Sita bergegas mendahului mereka ke ruang makan dan mengambil piring kue yang sudah disiapkannya tadi.
“Hmmm … lezatnya cake buatan Mama,” puji Denis. Sita tersipu, selalu saja pipinya memerah dan dirinya terasa melayang setiap ada pujian dari Denis.
Teringat tujuh belas tahun yang lalu ketika Sita memutuskan menikah dengan Denis, pria yang kos di rumah tetangganya di Depok. Awalnya ayah Sita kurang setuju. Evi, sahabatnya pun meragukan hubungan Sita dan Denis.
“Sita gak salah kamu mau nikah dengan Denis? Kamu sarjana lulus cumlaude lho … dan dia cuma lulusan SMA, sebatang kara dan besar di panti asuhan pula!” ceplos Evi saat itu.
“Denis itu pekerja keras dan sangat penyayang, Vi. Aku yakin dia pasti menyayangiku dan anak anak kami kelak. Itu yang paling aku butuhkan, aku ingin kenyamanan, Vi,” jawab Sita dengan penuh keyakinan
Evi tersenyum, ada rasa ragu tapi juga mengerti pertimbangan Sita. Evi paham betul keadaan Sita. Dipeluknya Sita sambil berbisik, “Apa pun pilihanmu aku selalu mendukungmu. Di mana pun nanti kita berada, kita tetap saling berkabar, ya.”
“Terima kasih, Vi … kamu memang sahabat terbaikku.”
“Ayo, Maa … makan cake-nya juga, dong! Masa cuma dipelototin saja.” Suara Denis membuyarkan lamunan Sita.
Hari ini Denis berangkat kerja lebih awal. Setelah salat Subuh dia langsung bersiap-siap berangkat. Sita sudah menyiapkan sarapan untuk Denis. Seperti biasa setiap awal dan pertengahan bulan Denis akan mengontrol cabang cabang perusahaan di luar kota.
“Aku mungkin menginap dua atau tiga malam, karena akan mengunjungi beberapa cabang. Beritahu Dian dan Dias, makan malam di restoran nanti setelah aku pulang dari luar kota,” ucap Denis.
“Ya, Mas, nanti aku sampaikan. Aku juga sudah siapkan pakaian dan keperluan Mas di koper. Vitamin juga sudah di dalam, diminum ya, Mas. Jangan lupa istirahat yang cukup.”
Di depan pintu Sita mencium tangan Denis, “Hati hati ya, Mas,” bisiknya.
Denis berjalan menuju mobil. Supir yang akan menemaninya keluar kota sudah siap untuk berangkat.
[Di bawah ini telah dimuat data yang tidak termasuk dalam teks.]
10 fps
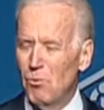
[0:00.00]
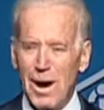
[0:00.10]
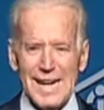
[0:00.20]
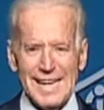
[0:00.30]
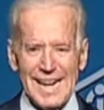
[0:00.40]

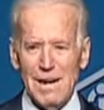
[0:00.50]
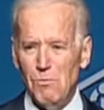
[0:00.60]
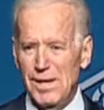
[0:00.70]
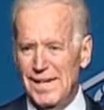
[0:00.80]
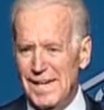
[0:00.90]
Why can't
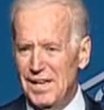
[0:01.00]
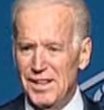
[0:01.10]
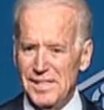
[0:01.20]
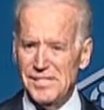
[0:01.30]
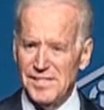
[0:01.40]
we get
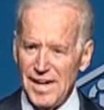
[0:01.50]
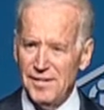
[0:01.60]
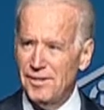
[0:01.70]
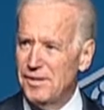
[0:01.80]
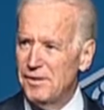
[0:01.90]
this, that,
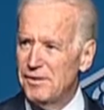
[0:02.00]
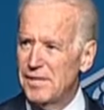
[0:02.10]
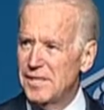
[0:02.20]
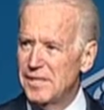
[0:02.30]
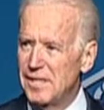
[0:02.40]
or the other
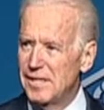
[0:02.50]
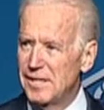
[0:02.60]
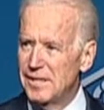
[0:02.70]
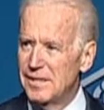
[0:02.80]
thing done?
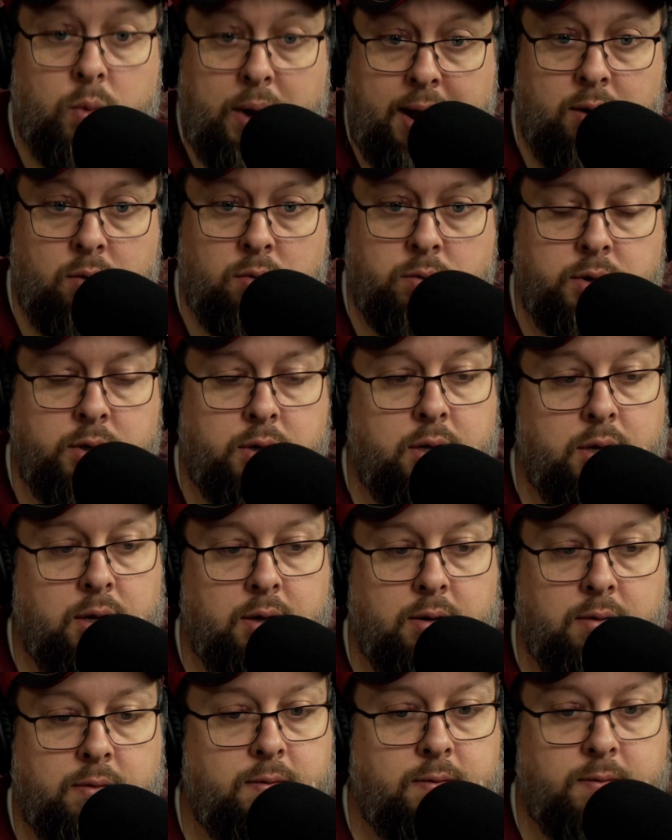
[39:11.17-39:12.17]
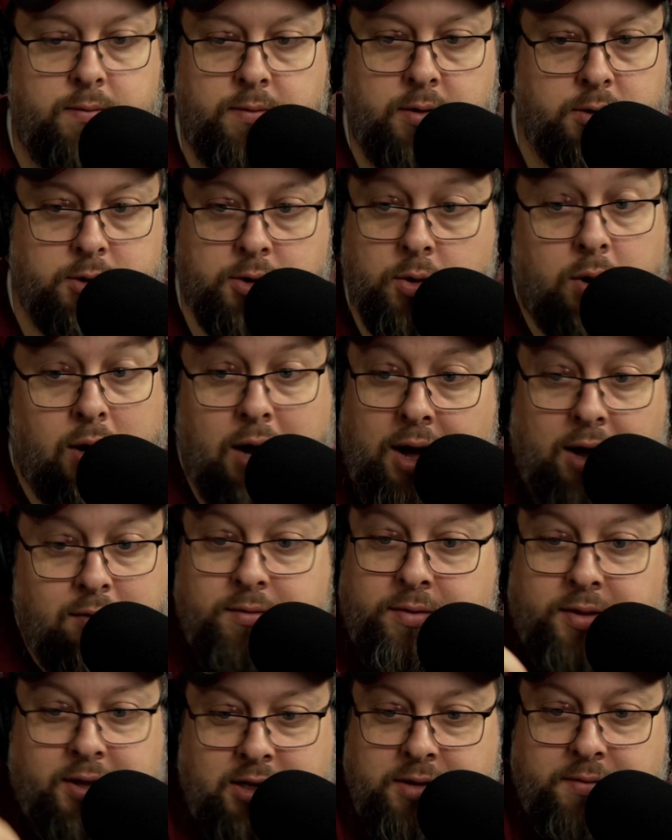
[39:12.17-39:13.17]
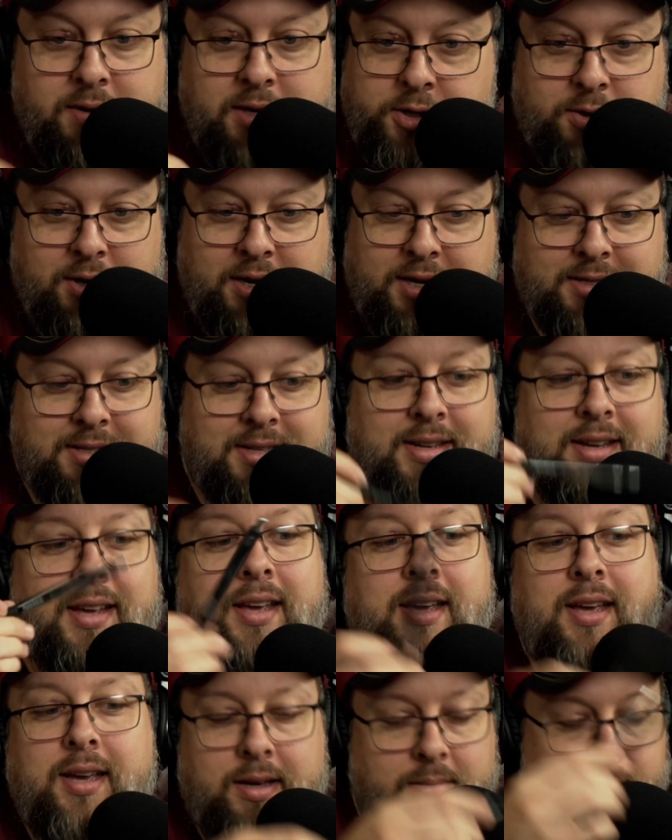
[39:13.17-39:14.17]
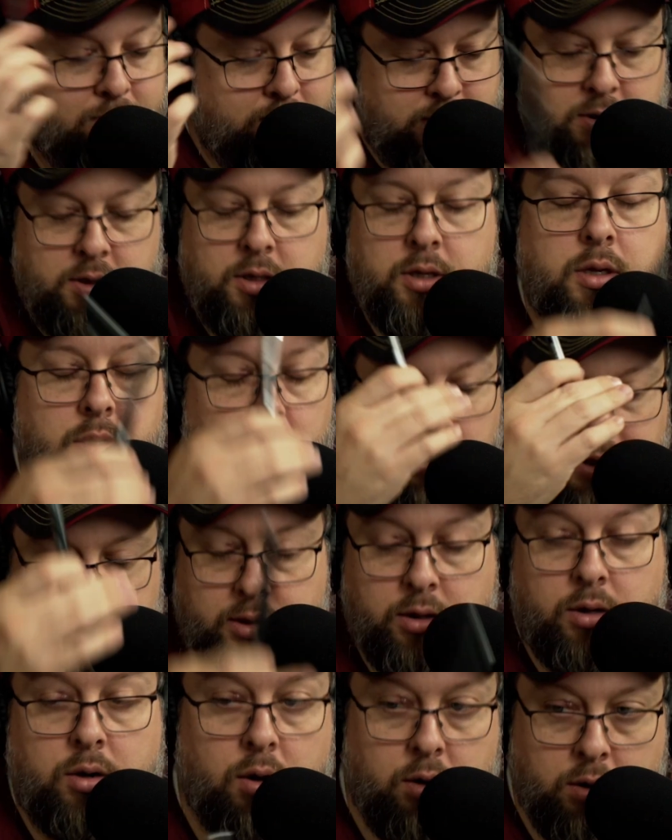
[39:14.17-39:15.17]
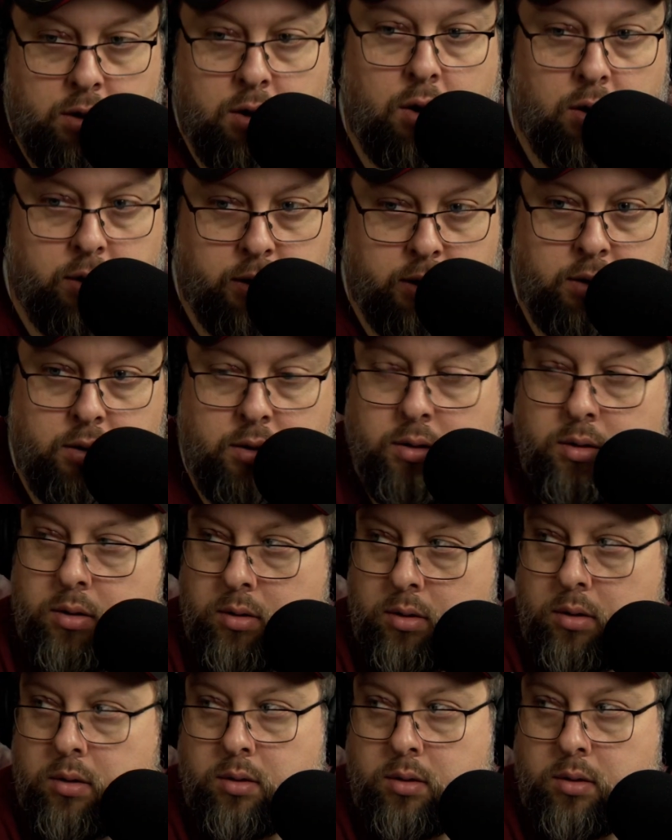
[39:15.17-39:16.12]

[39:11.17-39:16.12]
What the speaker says: round, if there's no conflict of interest, let the card call it.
Sita bangga. Suaminya adalah pekerja keras dan tekun. Tak heran jika kariernya terus melejit dari sales sampai akhirnya sekarang manager area yang membawahi sepuluh cabang di berbagai kota di provinsi ini.
Enam belas tahun lalu Denis memboyong keluarga kecilnya ke sini. Dian masih berumur sebulan. Atas dukungan Sita, Denis berani menerima tantangan jadi wakil kepala cabang di ibu kota provinsi Indonesia bagian timur. Tiga tahun kemudian bersamaan dengan lahirnya Dias, Denis diangkat menjadi kepala cabang. Bahagianya lagi ayah dan ibu sambung Sita datang menunggu kelahiran sang cucu. Setelah hampir setiap tahun Denis membawa keluarganya terbang ke pulau Jawa, Denis pun membeli rumah mungil, tak jauh dari rumah ayah Sita.
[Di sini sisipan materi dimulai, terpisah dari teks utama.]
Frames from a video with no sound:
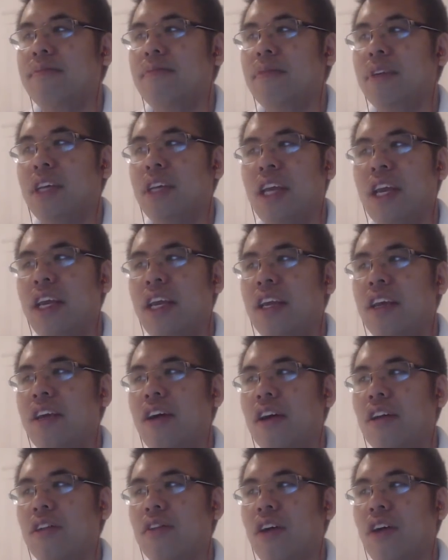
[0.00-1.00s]
he
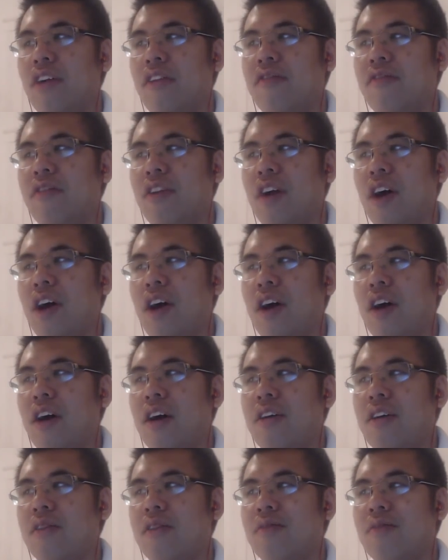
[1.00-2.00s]
got a lot
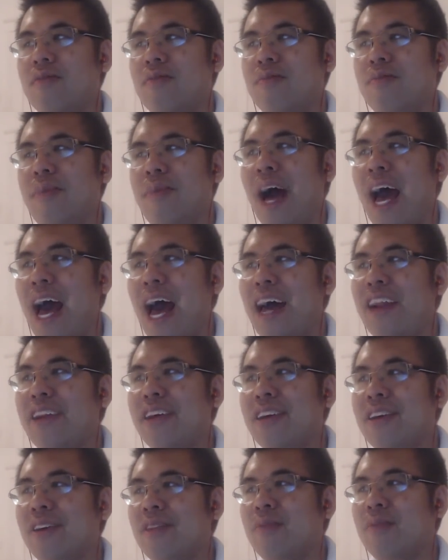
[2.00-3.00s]
of
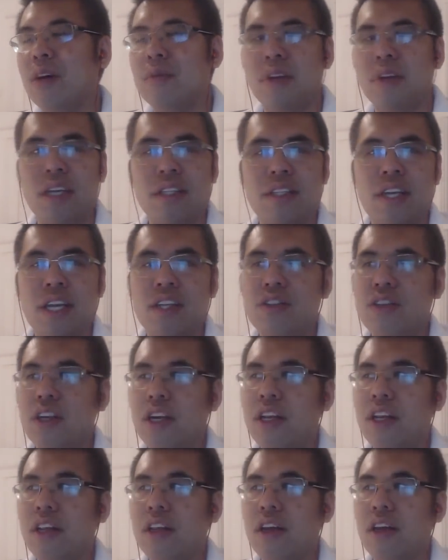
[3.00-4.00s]
bad public
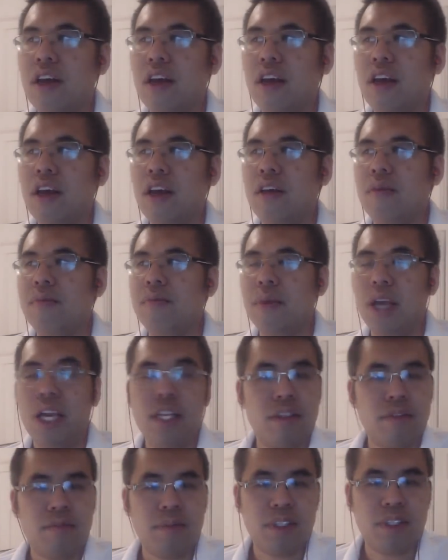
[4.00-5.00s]
attention, made
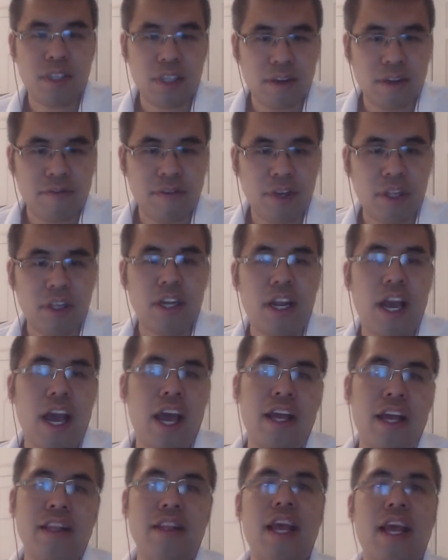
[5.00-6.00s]
to be seen a villain.
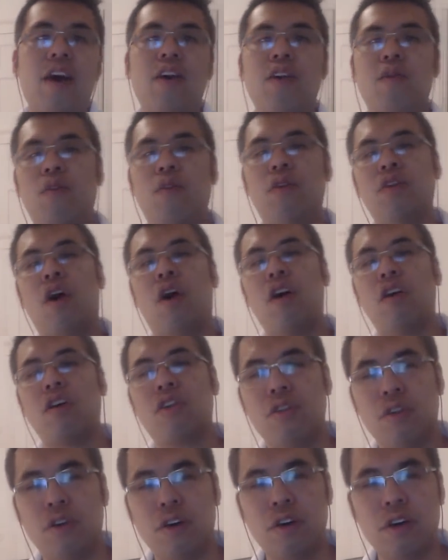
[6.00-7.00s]
And now he wrote an
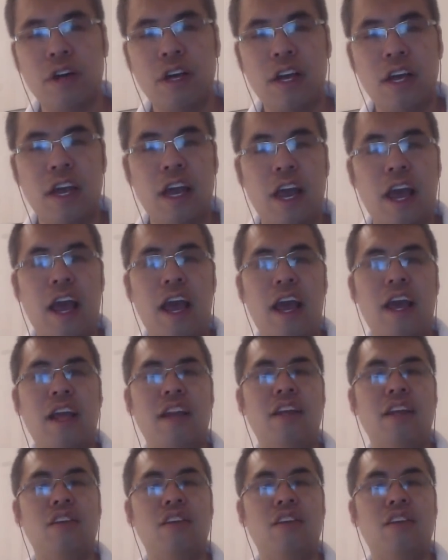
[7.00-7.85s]
article, and he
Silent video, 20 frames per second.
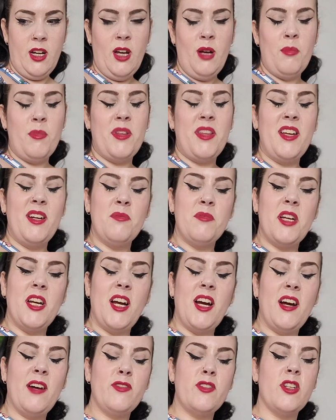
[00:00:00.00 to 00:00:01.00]
but then I'm going to
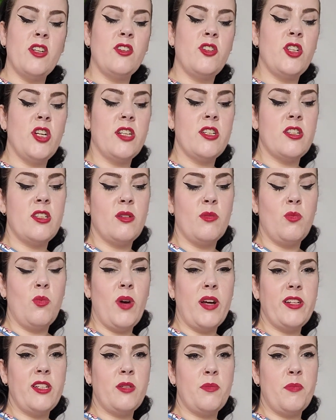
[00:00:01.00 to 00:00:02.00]
have to adjust the
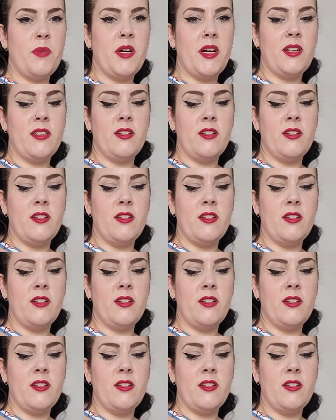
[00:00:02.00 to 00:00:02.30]
waistband.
“Untuk mengenang tempat pertama kita bertemu dulu,” ujar Denis. Sita tertawa bahagia.
Tiga hari kemudian, Denis pulang dari luar kota. Meski masih lelah, Denis tetap memenuhi janji kepada anak-anaknya untuk makan malam di restoran. Setiap ada yang berulang tahun, Denis selalu mengajak keluarganya makan di restoran
.Sebenarnya Sita kurang setuju. Dia ingin makan di rumah saja sebab dia mampu menyiapkan makanan ala restoran jika hanya untuk berempat. Akan tetapi Denis ingin anak-anaknya menikmati apa yang tidak bisa dia nikmati semasa kanak-kanak dan remajanya dulu.
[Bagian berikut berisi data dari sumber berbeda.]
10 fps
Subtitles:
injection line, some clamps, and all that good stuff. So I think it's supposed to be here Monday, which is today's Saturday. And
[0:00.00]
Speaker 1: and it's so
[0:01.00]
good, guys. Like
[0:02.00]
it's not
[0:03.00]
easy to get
“Kalian yang pilih restonya ya, Sayang,” ucap Denis sambil masuk ke dalam mobil. Dian dan Dias semangat berdiskusi dan sedikit berdebat untuk memilih restoran yang akan dituju. Sita tersenyum melihat ulah gadis remajanya ini. Dalam hati Sita bangga punya anak perempuan yang menyenangkan dan cerdas. Di sekolah mereka juara, si sulung bahkan selalu mendapat beasiswa dari perusahaan terbesar di provinsi ini. Dian sangat tekun belajar, keinginannya agar nanti bisa kuliah di fakultas kedokteran di pulau Jawa, di universitas terbesar dan ternama.
Sepulang dari makan malam, anak-anak langsung masuk ke kamar masing-masing. Sita mempersiapkan keperluan untuk sarapan besok barulah setelah itu dia masuk kamar. Ternyata Denis sudah menunggunya.
“Ada yang ingin kubicarakan denganmu, Sita,” ujar Denis begitu melihat Sita masuk kamar.
“Ada apa, Mas?” tanya Sita sambil duduk di ujung tempat tidur.
Denis menghela napas kemudian berkata, “Aku ingin anak laki laki.”
Sita merasa seperti disambar petir. Tanpa sadar air matanya menetes.
“Bukankah anak perempuan kita sangat membanggakan, Mas?”
“Aku ingin anak laki-laki, aku ingin ada penerusku.”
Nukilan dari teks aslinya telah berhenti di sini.